Minor improvement of inference profiling

* Start inference profiling at the actual beginning
* Add profiling events for EnqueueInputs and EnqueueOutputs
* Add profiling event for working memory allocation
* Refactor Execute body to remove code duplication
* forward arguments to constructors rather than copy

Change-Id: Iacab85f0a02e88e2423885f86f97e4dba4037319
Signed-off-by: Derek Lamberti <derek.lamberti@arm.com>
diff --git a/src/armnn/Profiling.hpp b/src/armnn/Profiling.hpp
index 08d7f7b..08e55a1 100644
--- a/src/armnn/Profiling.hpp
+++ b/src/armnn/Profiling.hpp
@@ -115,7 +115,7 @@
     using InstrumentPtr = std::unique_ptr<Instrument>;
 
     template<typename... Args>
-    ScopedProfilingEvent(const BackendId& backendId, const std::string& name, Args... args)

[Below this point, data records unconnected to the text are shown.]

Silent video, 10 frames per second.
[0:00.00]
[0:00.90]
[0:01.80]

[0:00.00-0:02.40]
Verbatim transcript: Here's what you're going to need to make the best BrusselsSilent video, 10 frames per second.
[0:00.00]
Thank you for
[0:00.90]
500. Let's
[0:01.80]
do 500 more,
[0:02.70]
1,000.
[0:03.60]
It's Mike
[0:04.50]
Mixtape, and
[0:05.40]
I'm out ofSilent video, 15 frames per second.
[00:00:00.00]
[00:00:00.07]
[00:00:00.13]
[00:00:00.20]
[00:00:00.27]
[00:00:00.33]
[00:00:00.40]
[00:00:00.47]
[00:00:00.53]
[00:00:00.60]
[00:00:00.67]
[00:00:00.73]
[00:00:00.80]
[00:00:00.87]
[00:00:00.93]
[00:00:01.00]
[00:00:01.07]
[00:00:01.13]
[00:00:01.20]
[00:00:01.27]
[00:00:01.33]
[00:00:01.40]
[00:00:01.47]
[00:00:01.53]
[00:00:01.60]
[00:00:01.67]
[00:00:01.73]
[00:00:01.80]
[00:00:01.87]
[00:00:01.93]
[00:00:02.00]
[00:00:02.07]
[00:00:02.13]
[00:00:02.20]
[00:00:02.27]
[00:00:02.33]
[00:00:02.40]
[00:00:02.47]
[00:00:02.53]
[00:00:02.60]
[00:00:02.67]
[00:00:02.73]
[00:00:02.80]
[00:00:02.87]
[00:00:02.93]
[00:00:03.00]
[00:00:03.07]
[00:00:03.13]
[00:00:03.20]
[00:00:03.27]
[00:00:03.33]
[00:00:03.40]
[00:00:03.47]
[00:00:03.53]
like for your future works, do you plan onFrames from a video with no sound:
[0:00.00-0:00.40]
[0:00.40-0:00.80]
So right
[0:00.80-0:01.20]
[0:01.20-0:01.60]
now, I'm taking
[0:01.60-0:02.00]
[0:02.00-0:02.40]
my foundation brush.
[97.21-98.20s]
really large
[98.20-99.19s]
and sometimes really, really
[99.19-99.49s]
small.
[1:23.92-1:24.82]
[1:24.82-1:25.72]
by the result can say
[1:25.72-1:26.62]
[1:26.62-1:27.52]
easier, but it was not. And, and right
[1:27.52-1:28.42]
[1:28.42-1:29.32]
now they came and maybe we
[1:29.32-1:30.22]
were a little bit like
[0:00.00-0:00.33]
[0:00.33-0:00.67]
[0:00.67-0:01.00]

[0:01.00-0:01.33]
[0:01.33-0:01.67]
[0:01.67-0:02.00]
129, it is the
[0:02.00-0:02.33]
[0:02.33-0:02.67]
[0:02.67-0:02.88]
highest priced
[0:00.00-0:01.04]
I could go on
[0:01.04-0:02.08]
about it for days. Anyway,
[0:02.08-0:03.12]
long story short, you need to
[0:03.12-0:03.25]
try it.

+    ScopedProfilingEvent(const BackendId& backendId, const std::string& name, Args&&... args)
         : m_Event(nullptr)
         , m_Profiler(ProfilerManager::GetInstance().GetProfiler())
     {
@@ -123,7 +123,7 @@
         {
             std::vector<InstrumentPtr> instruments(0);
             instruments.reserve(sizeof...(args)); //One allocation
-            ConstructNextInVector(instruments, args...);
+            ConstructNextInVector(instruments, std::forward<Args>(args)...);
             m_Event = m_Profiler->BeginEvent(backendId, name, std::move(instruments));
         }
     }
@@ -144,10 +144,10 @@
     }
 
     template<typename Arg, typename... Args>
-    void ConstructNextInVector(std::vector<InstrumentPtr>& instruments, Arg arg, Args... args)
+    void ConstructNextInVector(std::vector<InstrumentPtr>& instruments, Arg&& arg, Args&&... args)
     {
-        instruments.emplace_back(std::make_unique<Arg>(arg));
-        ConstructNextInVector(instruments, args...);
+        instruments.emplace_back(std::make_unique<Arg>(std::forward<Arg>(arg)));
+        ConstructNextInVector(instruments, std::forward<Args>(args)...);
     }
 
     Event* m_Event;       ///< Event to track